INDEPTH: AFGHANISTAN
The heartbreak of Mazar-e-Sharif
CBC News Online | January 27, 2004
Mazar-e-Sharif, variously described as the "key" city, the "strategic" city, the "linchpin" city in the "war against terrorism," is the capital of Balkh province. It has always been a major trading centre, famous for Turkmen carpets.
Irrigated by the Balkh River, the territory around the city grows cotton, grain and fruit. The inhabitants of the city are mostly Uzbeks, Tajiks and Turkmens. Exquisite silk and cotton textiles are manufactured in the region.
A city of 130,000, about the size of Moncton, N.B., it is in one of the most fertile areas of Afghanistan, 320 kilometres northwest of Kabul. It is a vital staging area and supply route and it has an airport than can handle warplanes, bombers and helicopters.
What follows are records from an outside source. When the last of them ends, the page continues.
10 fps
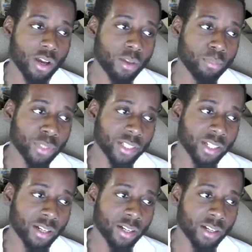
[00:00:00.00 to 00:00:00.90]
put
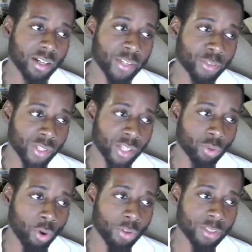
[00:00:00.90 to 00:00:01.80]
ignore
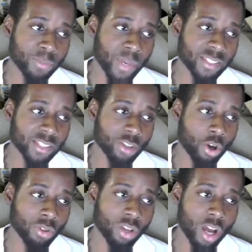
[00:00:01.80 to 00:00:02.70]
all the spaces, all
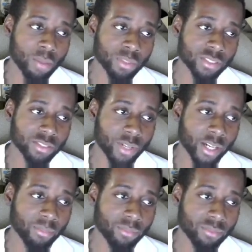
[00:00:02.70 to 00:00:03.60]
the commas,
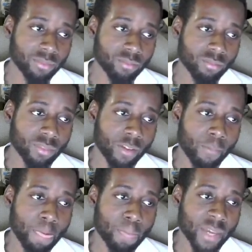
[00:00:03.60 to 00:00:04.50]
right,
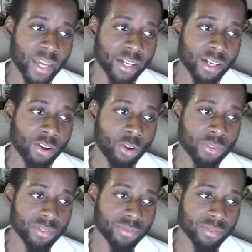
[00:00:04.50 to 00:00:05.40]
and all
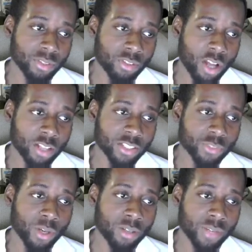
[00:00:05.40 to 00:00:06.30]
the columns as
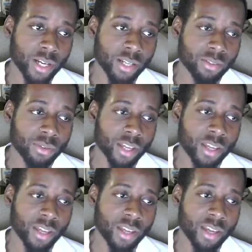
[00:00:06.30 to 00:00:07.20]
well, right,
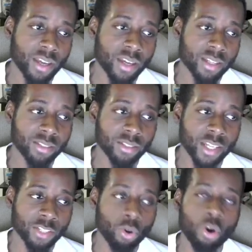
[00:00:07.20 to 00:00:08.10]
and
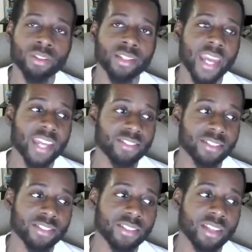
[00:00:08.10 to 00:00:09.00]
ignore all the cases,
Mazar-e-Sharif has figured predominantly before in wars in the rugged, landlocked expanse of Afghanistan. Genghis Khan fought here. But perhaps the bloodiest and most violent chapter came when Taliban fighters captured Mazar-e-Sharif in August 1998.
It is remembered as "The massacre in Mazar-e-Sharif." In a few days more civilians were killed and murdered and raped than at any time in the previous 20 years of war in Afghanistan. Taking Mazar-e-Sharif gave the Taliban control of every major city and important territory in northern and
central Afghanistan. Taliban soldiers killed 4,000 people, many of them found in house-to-house searches.
Others were cut down indiscriminately on the streets and at markets.
Taliban soldiers sought out male members of the ethnic Hazara, Tajik and Uzbek communities. The Persian-speaking, Shi'a Hazaras were the prime targets, as the Taliban most of them Sunni Muslims consider Hazaras infidels. Soldiers and civilians were killed, their bodies dropped in wells. Others were loaded into container trucks, driven to the desert and left to die in the sun. The brutal attacks were in response to an earlier massacre of 2,000 Taliban soldiers by the Hazaras.
The name Mazar-e-Sharif means "tomb of the saint," referring to the tomb of Hazarate Ali, cousin and son-in-law of the Prophet Mohammed. The tomb is housed in a blue-tiled mosque, first built in 1136. Genghis Khan destroyed the shrine, but a new one was built in the 15th century.
Soviet forces took control of Mazar-e-Sharif when they were fighting in Afghanistan. They established a command centre in the city in 1981, when they began construction of road and bridge links to Uzbekistan.